§ **Required work**:
In the entries that follow, find the line containing "[00:11:40.60 to 00:11:41.60]"; from there, copy every line exactly through the line containing "[00:11:46.60 to 00:11:47.60]".

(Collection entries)
>>
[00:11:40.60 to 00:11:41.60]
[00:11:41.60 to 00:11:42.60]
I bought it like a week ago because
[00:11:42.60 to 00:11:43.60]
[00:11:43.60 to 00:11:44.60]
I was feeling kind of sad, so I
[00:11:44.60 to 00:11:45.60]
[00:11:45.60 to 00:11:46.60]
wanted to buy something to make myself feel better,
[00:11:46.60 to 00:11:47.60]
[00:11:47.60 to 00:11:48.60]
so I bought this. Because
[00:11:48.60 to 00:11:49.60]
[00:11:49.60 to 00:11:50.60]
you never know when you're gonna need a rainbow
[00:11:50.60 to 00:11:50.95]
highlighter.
<<
>>
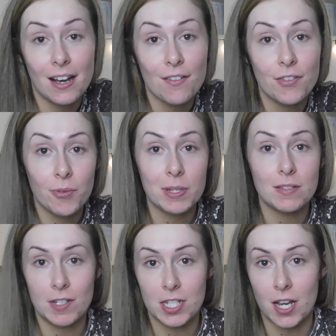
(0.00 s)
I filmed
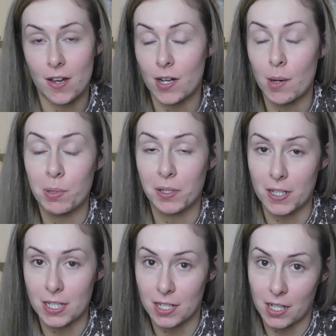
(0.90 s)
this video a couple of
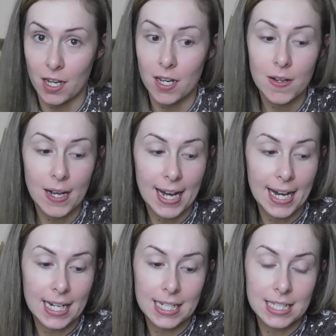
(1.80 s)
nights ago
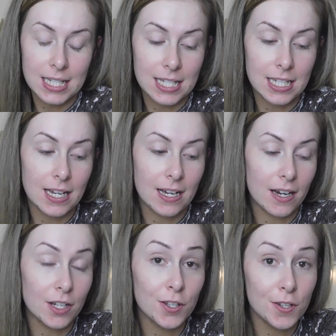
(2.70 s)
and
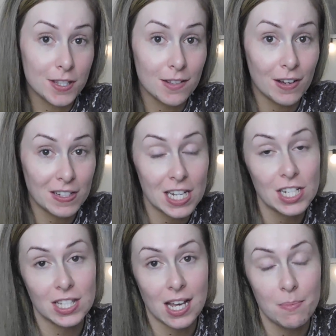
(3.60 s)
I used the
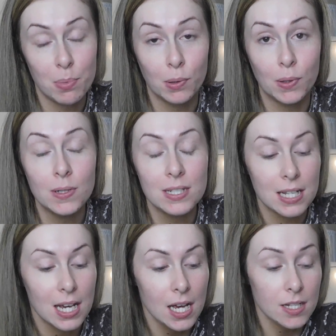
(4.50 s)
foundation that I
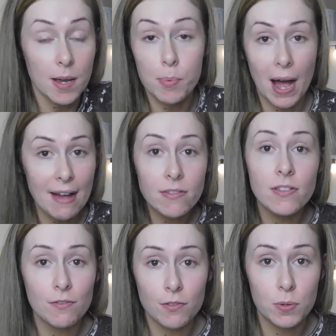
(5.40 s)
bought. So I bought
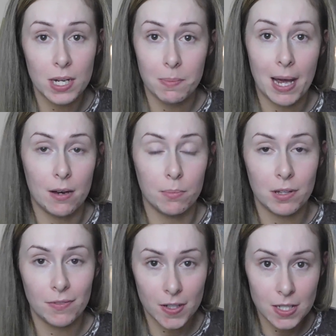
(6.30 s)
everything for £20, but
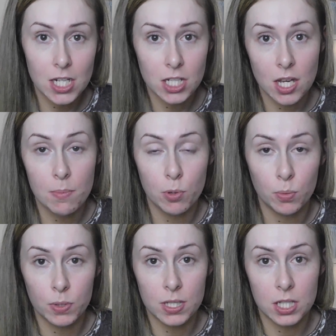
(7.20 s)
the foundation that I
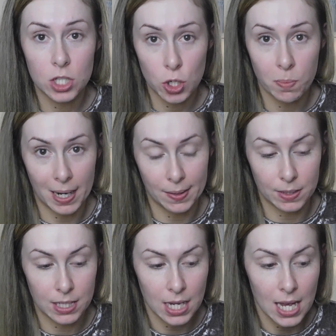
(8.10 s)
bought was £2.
<<
§ **Exercise solution**:
[00:11:40.60 to 00:11:41.60]
[00:11:41.60 to 00:11:42.60]
I bought it like a week ago because
[00:11:42.60 to 00:11:43.60]
[00:11:43.60 to 00:11:44.60]
I was feeling kind of sad, so I
[00:11:44.60 to 00:11:45.60]
[00:11:45.60 to 00:11:46.60]
wanted to buy something to make myself feel better,
[00:11:46.60 to 00:11:47.60]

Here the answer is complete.